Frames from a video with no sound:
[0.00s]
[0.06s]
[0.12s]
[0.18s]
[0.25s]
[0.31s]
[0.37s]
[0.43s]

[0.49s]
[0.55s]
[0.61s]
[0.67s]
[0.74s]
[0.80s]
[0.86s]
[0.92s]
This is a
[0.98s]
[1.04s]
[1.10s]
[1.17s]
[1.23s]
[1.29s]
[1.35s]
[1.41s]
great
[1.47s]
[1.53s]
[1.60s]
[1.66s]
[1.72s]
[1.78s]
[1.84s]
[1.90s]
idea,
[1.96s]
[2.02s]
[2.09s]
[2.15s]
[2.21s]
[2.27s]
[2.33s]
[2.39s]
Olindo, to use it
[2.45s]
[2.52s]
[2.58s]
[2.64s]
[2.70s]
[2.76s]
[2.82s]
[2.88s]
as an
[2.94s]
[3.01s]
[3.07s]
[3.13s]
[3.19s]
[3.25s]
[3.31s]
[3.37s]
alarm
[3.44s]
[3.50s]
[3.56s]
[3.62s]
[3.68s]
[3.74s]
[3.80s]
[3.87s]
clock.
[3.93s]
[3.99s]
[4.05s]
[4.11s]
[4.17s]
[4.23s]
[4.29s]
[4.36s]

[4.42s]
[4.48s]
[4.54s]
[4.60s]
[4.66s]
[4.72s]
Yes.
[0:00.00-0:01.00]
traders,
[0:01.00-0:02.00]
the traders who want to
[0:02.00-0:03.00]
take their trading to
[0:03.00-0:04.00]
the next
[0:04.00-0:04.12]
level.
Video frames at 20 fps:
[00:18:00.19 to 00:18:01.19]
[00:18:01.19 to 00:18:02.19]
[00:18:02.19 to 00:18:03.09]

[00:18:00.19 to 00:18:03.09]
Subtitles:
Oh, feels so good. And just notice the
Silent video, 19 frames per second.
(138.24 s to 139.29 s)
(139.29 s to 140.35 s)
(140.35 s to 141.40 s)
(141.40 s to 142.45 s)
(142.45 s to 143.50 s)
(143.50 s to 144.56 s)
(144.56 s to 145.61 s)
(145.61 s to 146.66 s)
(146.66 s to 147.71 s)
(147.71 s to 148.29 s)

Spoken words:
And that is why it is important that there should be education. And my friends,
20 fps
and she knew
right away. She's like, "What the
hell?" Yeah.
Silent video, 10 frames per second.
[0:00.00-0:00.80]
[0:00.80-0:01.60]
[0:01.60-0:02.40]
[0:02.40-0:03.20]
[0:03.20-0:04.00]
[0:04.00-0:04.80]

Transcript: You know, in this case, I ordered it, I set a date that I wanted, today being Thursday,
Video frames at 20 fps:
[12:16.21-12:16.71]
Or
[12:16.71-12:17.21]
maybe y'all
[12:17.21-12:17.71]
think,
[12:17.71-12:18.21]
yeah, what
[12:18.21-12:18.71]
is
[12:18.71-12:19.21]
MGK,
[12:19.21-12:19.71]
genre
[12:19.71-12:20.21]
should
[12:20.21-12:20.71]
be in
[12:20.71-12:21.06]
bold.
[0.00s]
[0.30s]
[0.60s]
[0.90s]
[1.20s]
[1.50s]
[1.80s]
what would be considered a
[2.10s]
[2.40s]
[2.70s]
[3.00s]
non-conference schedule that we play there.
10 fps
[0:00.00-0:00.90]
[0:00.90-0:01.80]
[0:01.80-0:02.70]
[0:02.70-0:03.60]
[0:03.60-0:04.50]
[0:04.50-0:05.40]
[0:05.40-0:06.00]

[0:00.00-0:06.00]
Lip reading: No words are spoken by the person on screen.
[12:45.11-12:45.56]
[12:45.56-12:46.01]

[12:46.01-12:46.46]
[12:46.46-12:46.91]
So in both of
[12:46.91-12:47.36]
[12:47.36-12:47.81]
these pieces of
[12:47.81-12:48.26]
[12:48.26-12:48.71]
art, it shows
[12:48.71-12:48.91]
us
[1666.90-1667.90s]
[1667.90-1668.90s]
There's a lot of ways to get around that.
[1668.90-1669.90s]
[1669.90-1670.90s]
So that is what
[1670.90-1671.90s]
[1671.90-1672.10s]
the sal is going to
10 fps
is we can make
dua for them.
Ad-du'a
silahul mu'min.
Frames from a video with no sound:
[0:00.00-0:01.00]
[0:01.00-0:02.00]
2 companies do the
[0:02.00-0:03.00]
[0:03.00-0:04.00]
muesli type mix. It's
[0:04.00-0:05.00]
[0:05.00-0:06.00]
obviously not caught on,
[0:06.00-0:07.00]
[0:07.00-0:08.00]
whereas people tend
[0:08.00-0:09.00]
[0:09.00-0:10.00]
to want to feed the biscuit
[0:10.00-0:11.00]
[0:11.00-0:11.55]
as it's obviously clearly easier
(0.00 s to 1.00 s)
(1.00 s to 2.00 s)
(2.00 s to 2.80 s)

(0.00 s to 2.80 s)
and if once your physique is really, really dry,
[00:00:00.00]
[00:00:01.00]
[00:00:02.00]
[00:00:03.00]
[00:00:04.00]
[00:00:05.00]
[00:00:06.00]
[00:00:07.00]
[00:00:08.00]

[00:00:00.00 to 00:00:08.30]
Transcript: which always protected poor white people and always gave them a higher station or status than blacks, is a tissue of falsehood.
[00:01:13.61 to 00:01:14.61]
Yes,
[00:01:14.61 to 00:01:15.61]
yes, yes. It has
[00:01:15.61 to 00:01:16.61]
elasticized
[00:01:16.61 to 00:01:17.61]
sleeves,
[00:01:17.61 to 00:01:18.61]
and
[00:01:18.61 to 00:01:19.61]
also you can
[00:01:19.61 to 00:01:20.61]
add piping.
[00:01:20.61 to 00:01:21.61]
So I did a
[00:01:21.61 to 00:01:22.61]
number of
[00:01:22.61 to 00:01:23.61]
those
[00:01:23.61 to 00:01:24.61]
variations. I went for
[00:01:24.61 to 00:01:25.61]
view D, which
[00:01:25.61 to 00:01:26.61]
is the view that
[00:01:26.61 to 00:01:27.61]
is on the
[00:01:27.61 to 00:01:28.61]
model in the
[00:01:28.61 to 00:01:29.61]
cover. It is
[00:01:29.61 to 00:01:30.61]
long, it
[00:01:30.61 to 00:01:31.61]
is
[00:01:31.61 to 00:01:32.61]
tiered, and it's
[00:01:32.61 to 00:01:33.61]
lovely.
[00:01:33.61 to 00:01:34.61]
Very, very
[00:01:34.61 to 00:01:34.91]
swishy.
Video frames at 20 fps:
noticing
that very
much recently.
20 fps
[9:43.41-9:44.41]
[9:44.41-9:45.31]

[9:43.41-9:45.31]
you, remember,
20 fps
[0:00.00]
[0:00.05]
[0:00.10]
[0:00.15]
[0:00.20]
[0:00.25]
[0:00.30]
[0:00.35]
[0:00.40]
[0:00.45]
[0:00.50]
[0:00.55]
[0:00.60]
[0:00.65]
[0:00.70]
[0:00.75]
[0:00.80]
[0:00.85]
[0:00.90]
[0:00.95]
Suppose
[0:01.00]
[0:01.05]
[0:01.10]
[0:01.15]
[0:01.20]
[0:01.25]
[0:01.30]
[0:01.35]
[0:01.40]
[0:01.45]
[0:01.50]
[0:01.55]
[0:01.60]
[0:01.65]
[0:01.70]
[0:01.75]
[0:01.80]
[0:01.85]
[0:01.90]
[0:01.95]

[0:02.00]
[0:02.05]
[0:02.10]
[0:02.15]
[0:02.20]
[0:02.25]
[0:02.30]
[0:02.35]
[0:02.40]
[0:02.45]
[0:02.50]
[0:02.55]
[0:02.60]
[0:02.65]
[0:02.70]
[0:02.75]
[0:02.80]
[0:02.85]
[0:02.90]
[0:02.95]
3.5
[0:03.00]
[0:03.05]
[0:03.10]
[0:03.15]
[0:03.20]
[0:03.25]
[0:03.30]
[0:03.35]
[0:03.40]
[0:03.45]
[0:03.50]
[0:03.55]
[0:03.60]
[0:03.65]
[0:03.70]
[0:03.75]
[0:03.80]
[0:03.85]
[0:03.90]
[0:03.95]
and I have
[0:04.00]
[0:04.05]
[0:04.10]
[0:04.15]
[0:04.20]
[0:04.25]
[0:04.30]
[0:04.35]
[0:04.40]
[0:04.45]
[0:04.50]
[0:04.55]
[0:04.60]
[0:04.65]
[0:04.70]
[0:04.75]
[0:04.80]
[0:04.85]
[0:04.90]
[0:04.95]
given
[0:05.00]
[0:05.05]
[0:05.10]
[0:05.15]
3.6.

*EXERCISE*.
The response must contain each line above that holds the string "second".

*RESULT OF THIS TASK*.
Silent video, 19 frames per second.
Silent video, 10 frames per second.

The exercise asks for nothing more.